Thursday, November 13, 2008

Measuring Ongoing Success


R Crumb confronting success  © R Crumb
Do you ever evaluate your success metrics?
A while ago I ran a post on qualities that seem to be unusually common in successful comics. They are not what I would have guessed, and I am constantly out to refine the list but I haven't made many changes.
A good exercise that no one but the most motivated will do is to make up some sort of scoring system and evaluate your comic on each metric. Keep the data in a safe place and evaluate it again in six or eight months.
Perhaps more useful, because you are more likely to do it, is to evaluate your comic now and see where you are weak. Then, make a plan to strengthen that metric and measure again when the time seems right or you are rolling in money.
Anyone stumped for how to improve a particular metric is invited to post below, where we can work together to see what we can devise.
I did this myself, over the last few weeks. I decided "bells and whistles" was a weak area for one of our strips, Lil Nyet. So I tweaked the web site landing page: I added links to some recent reviews, a navigational aid, and some antique Russian illustration and commentary on how the current story fits and deviates from actual Russian history. Since I did it, it's been mentioned in reader mail, so some people are looking at it.

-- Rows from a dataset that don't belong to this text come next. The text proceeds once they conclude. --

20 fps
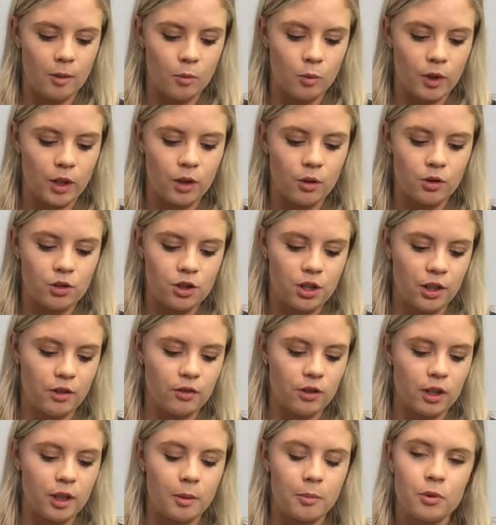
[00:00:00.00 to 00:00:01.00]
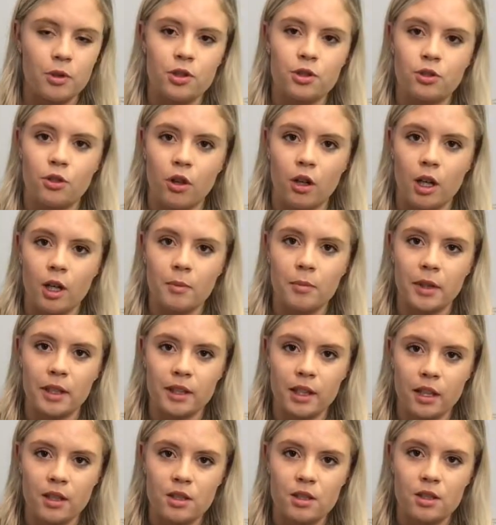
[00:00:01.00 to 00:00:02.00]
we generally prescribe a
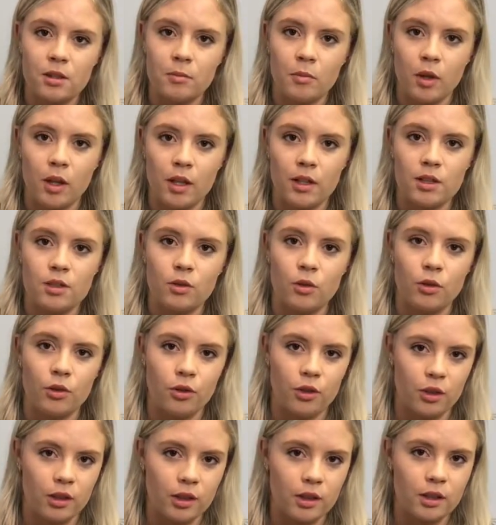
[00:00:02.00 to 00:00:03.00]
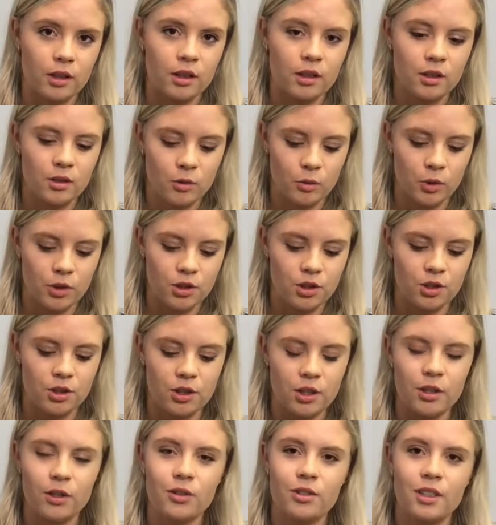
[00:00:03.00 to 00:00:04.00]
customized orthotic, which is
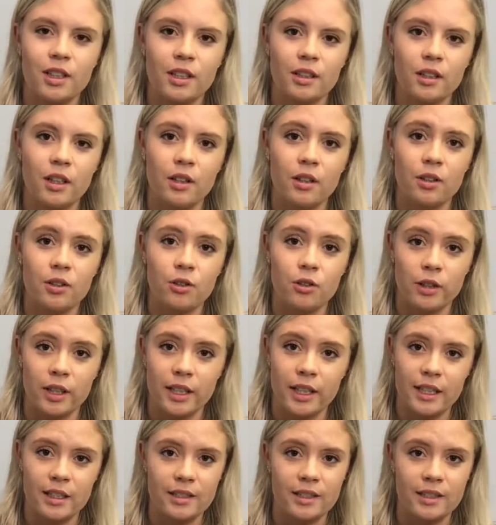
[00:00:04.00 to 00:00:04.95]
using the 3D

Whether you test yourself, or just shop for ideas on what to focus on next, the list at the other end of the link is pretty useful. I recently stumbled onto a blog struggling to figure out what makes some comics get read and others not, and I thought, gee, all that research I did this summer paid off, I can save this guy some headaches. My list is not the final answer, and deserves use and study, but it's from research from the real world I did myself, and I use it for my own comics because I think it's not bad.
Measuring your own success across multiple variables is often more revealing than measuring overall progress and success. The odds that even two readers are going to jump right on this are low, but the odds that those with comics will jump on it some time soon are fair, so maybe bookmark the other page, or print it, and as always, let me know if it helps or needs improvement.